(Saved entries)
::::::::
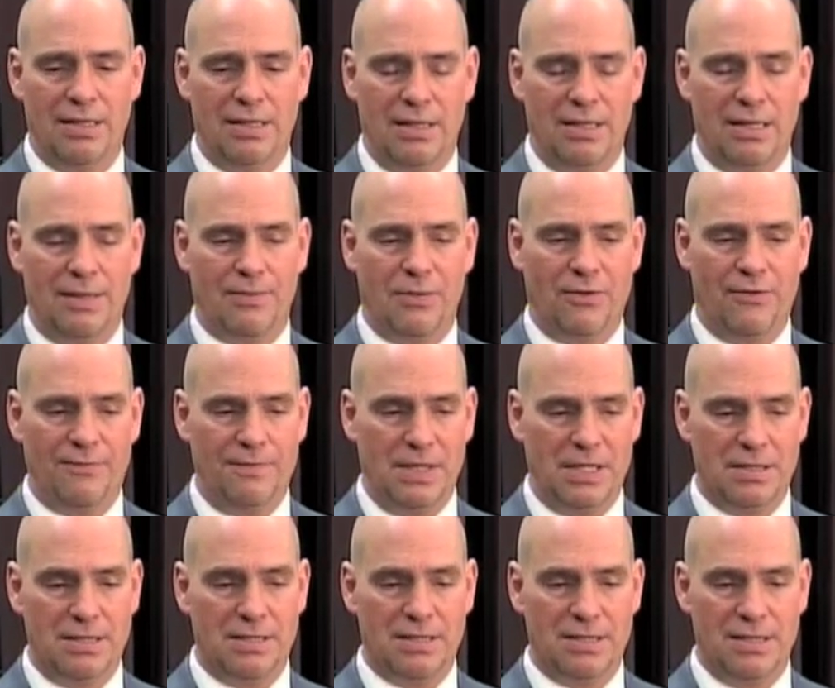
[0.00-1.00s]
The number of
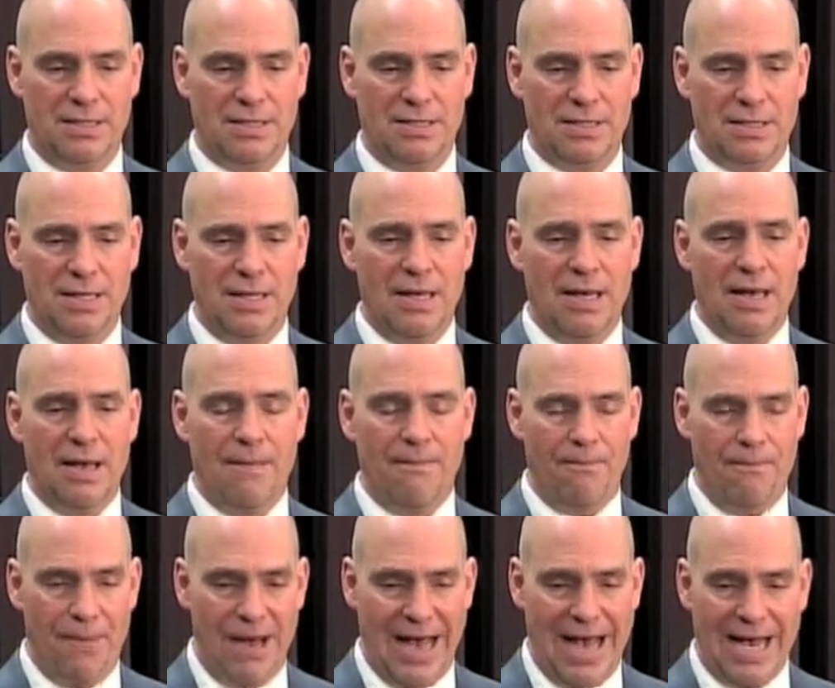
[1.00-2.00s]
businesses
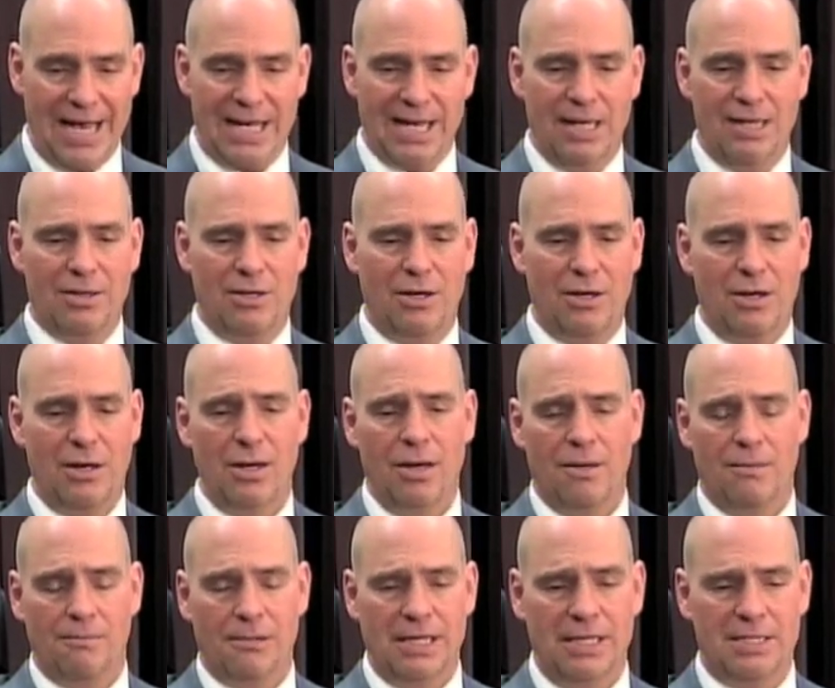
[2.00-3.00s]
back in their
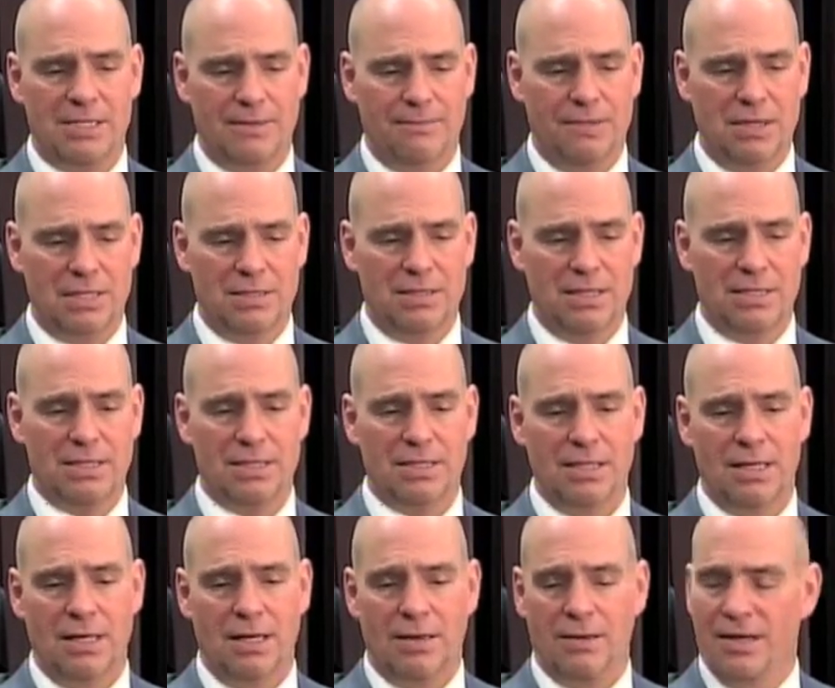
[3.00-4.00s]
place of business,
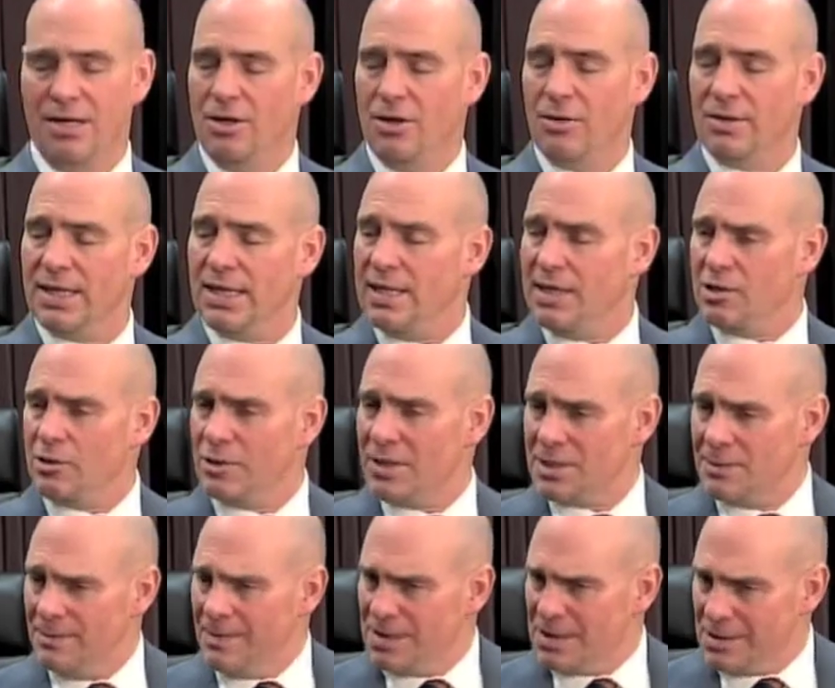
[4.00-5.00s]
getting
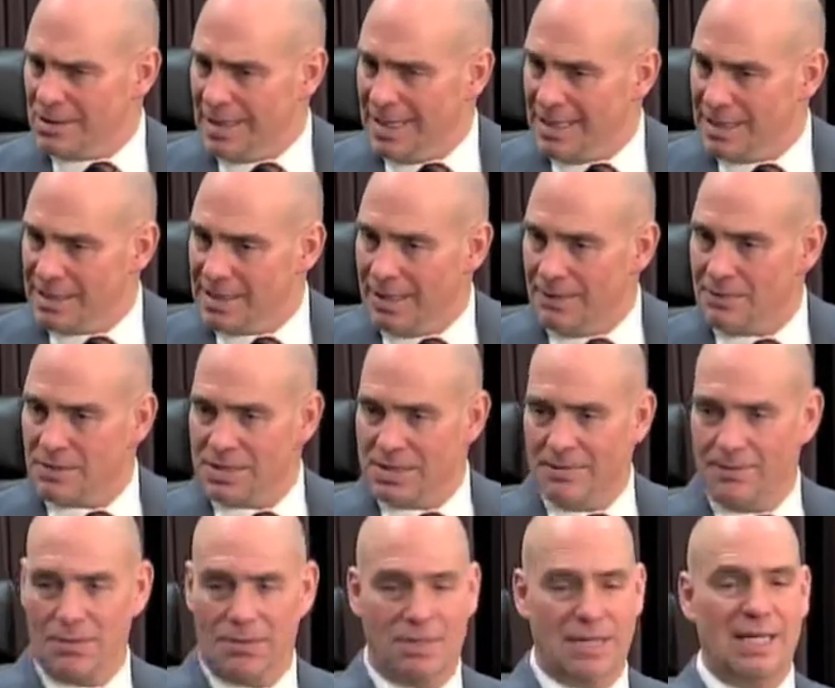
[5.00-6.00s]
Christmas lights up,
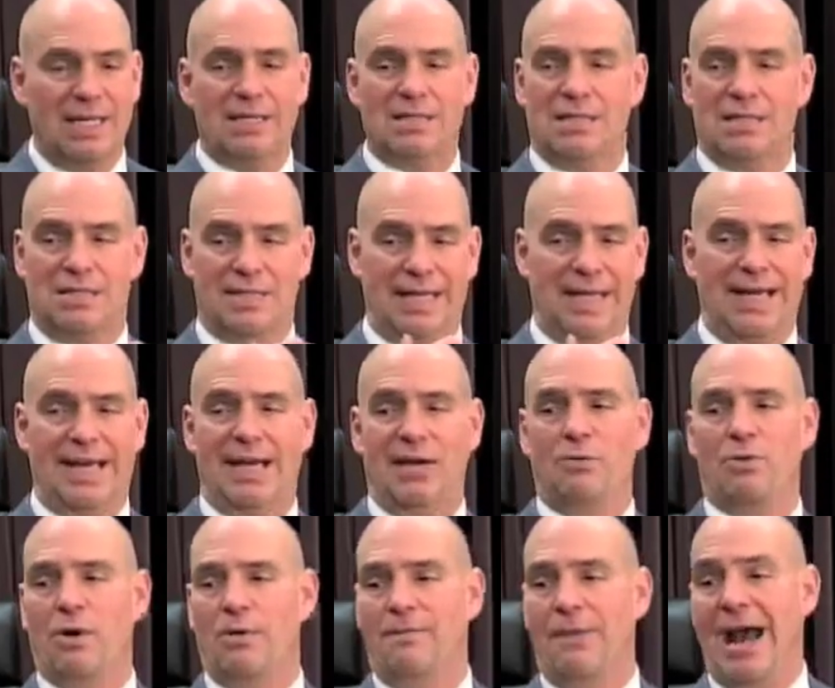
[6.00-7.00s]
simple things that say, hey,
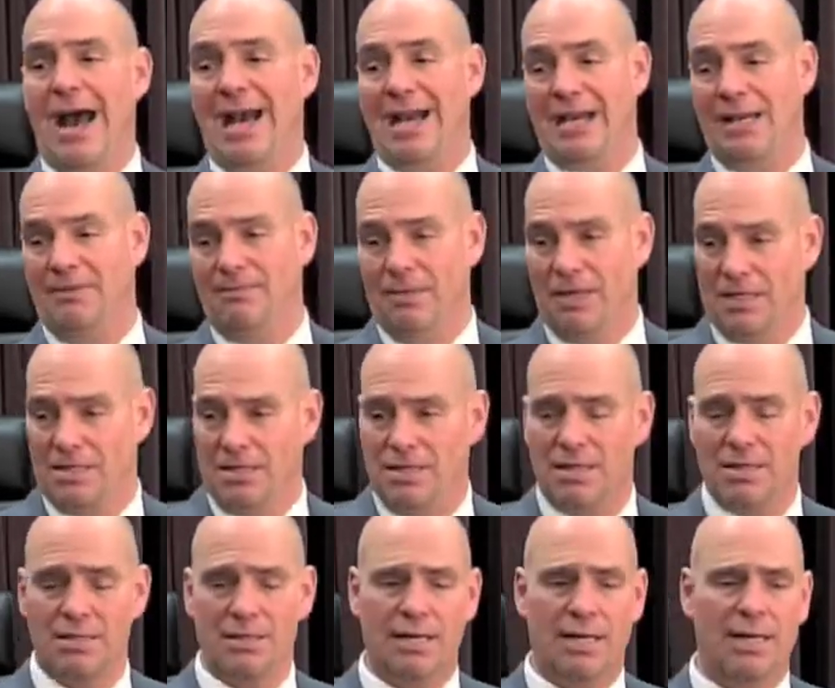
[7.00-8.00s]
we're back in
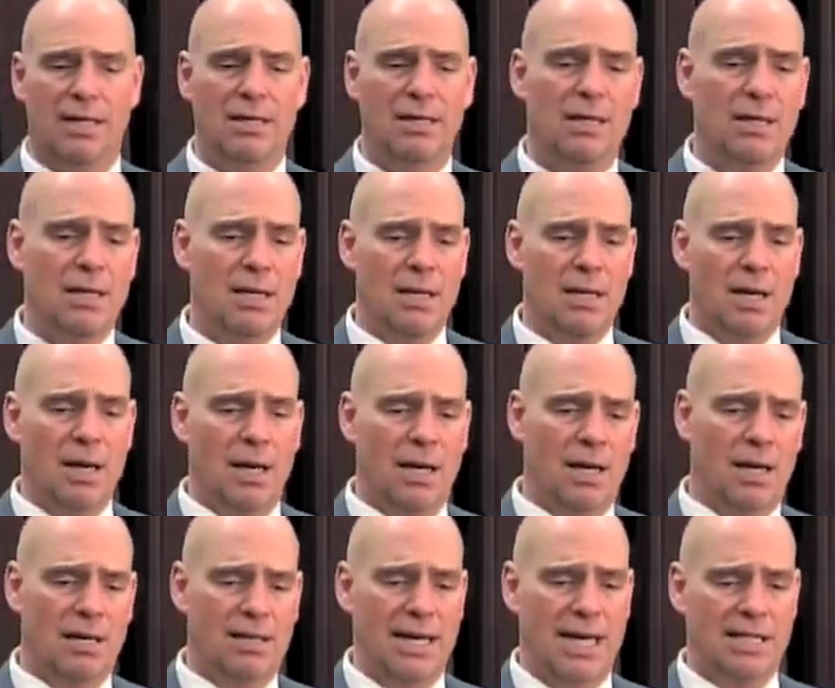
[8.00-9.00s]
business. And
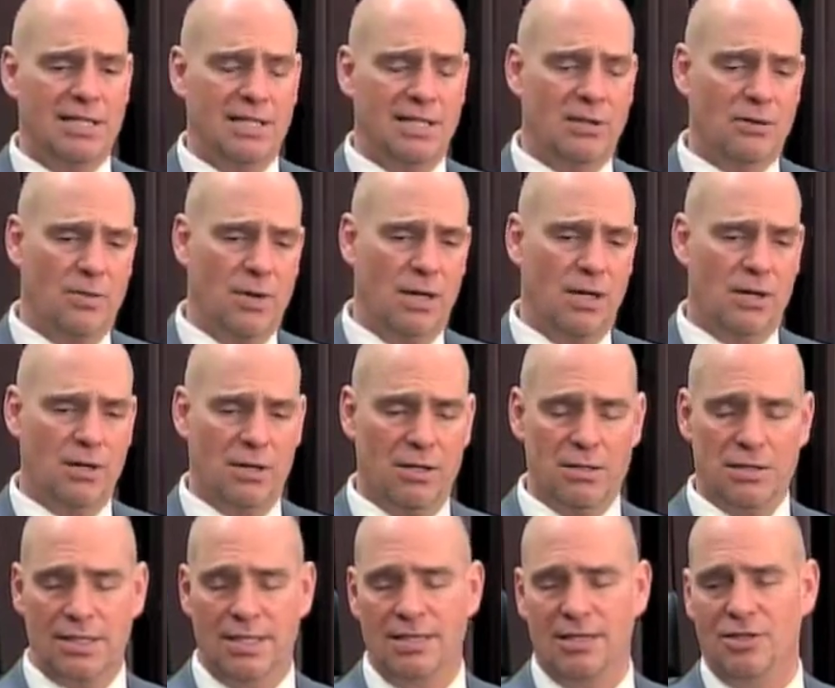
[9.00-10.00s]
Nancy
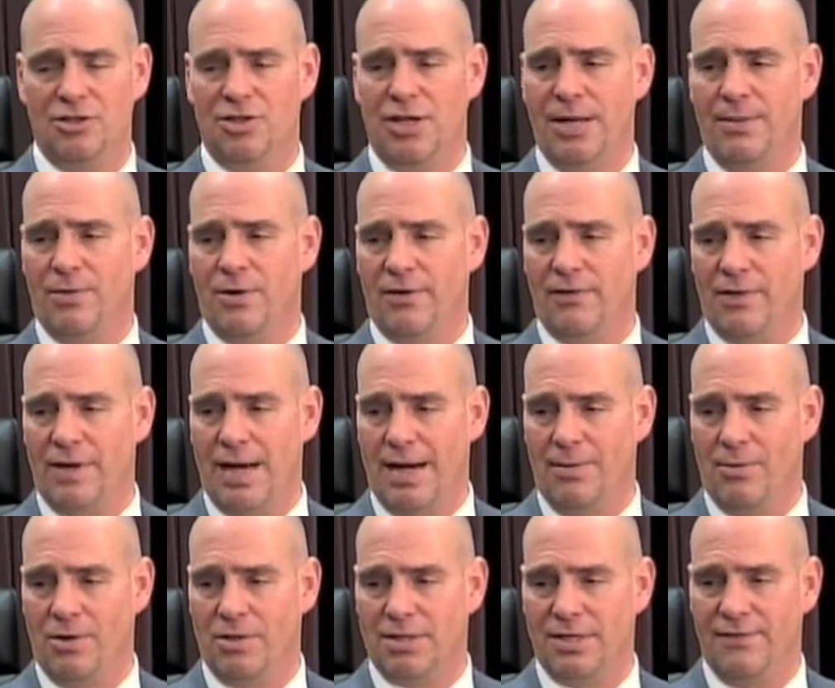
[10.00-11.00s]
Quillhurst and the Chamber of
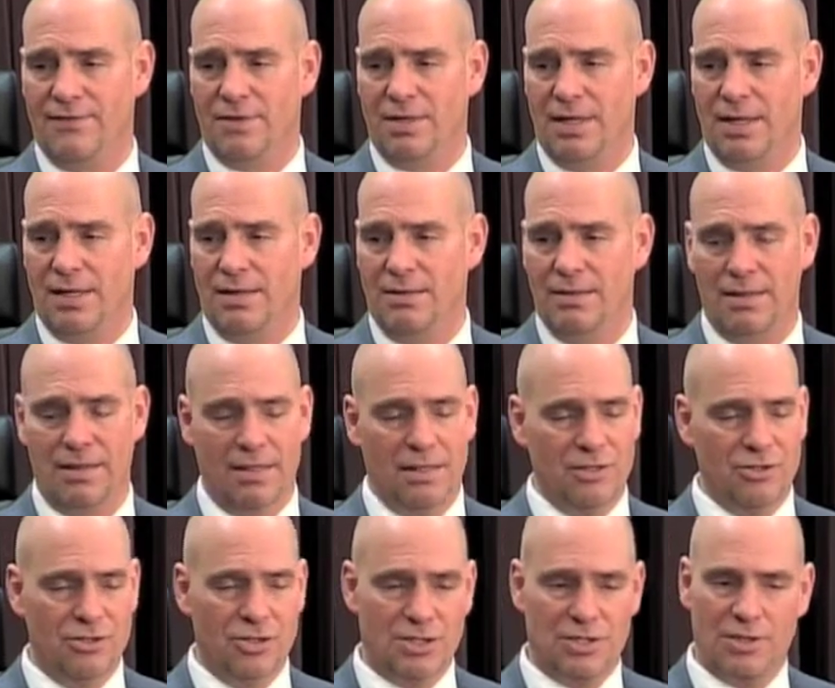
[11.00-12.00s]
Commerce have done
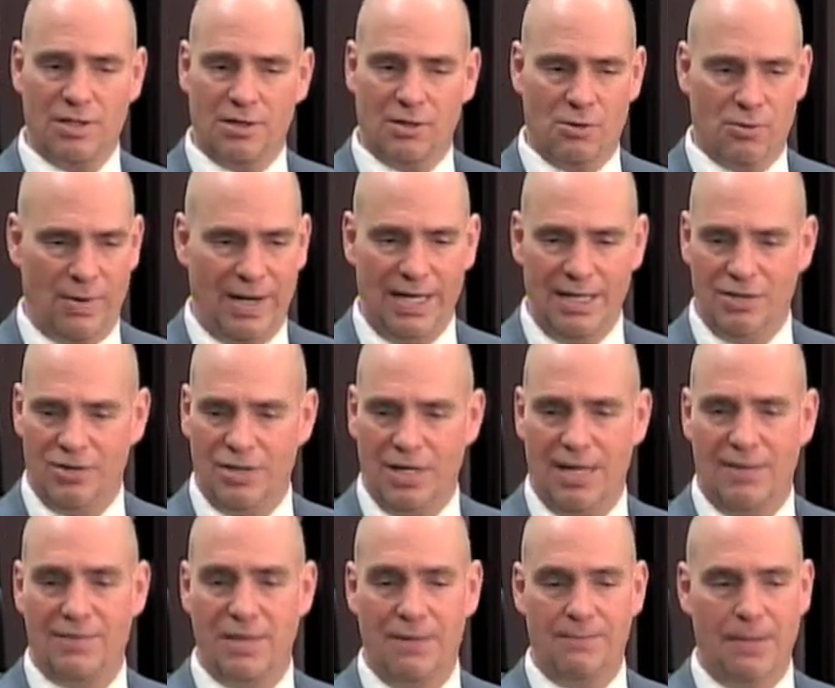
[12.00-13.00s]
just a great
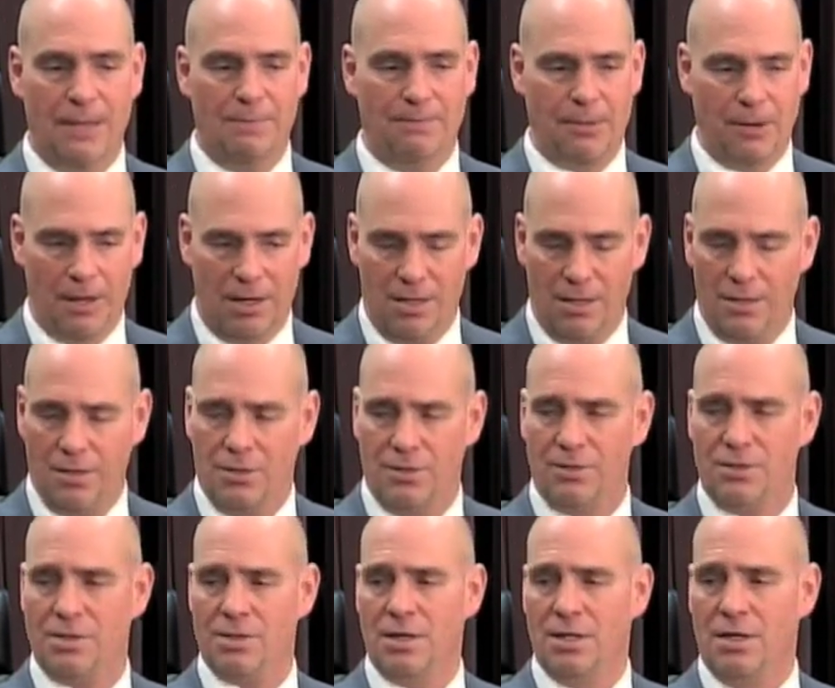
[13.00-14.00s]
job. They've been
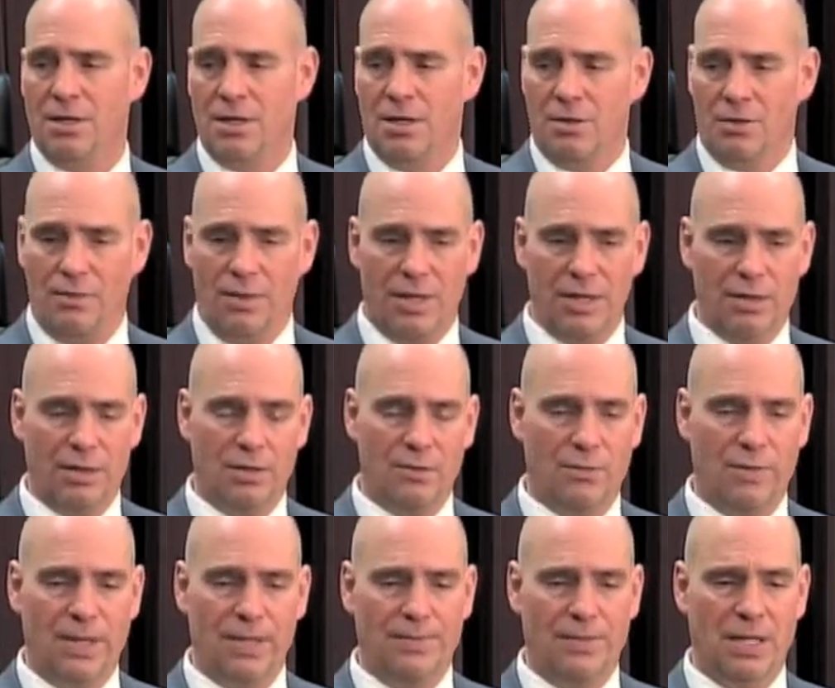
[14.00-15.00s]
partners with the
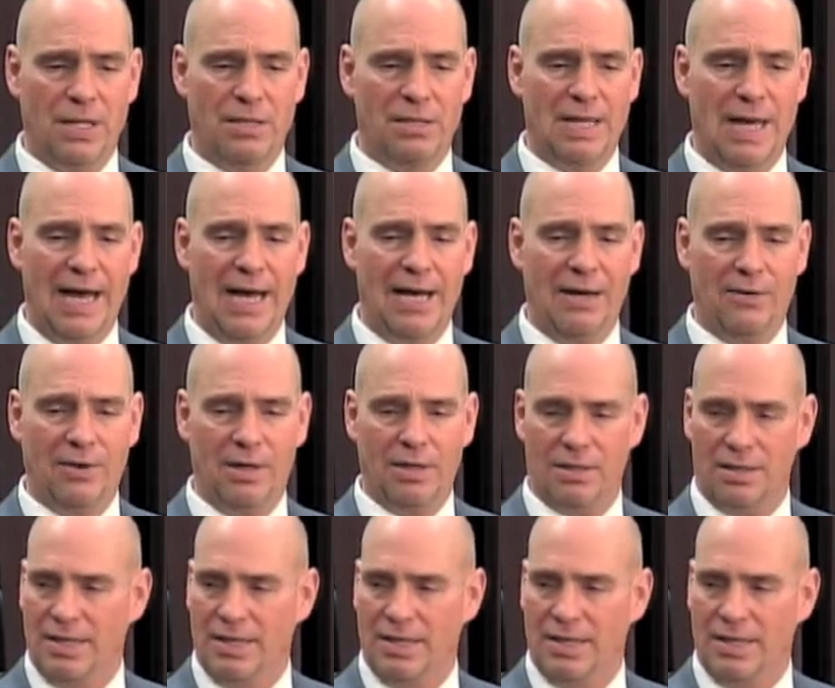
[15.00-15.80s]
Rebuild Iowa.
::::::::
* **WHAT IS EXPECTED**
Pick up at the line that holds "[10.00-11.00s]" and restate each line, word for word, through the last line of the entries. Include both end lines but none of the pictures.

* **RESPONSE AREA**
[10.00-11.00s]
Quillhurst and the Chamber of
[11.00-12.00s]
Commerce have done
[12.00-13.00s]
just a great
[13.00-14.00s]
job. They've been
[14.00-15.00s]
partners with the
[15.00-15.80s]
Rebuild Iowa.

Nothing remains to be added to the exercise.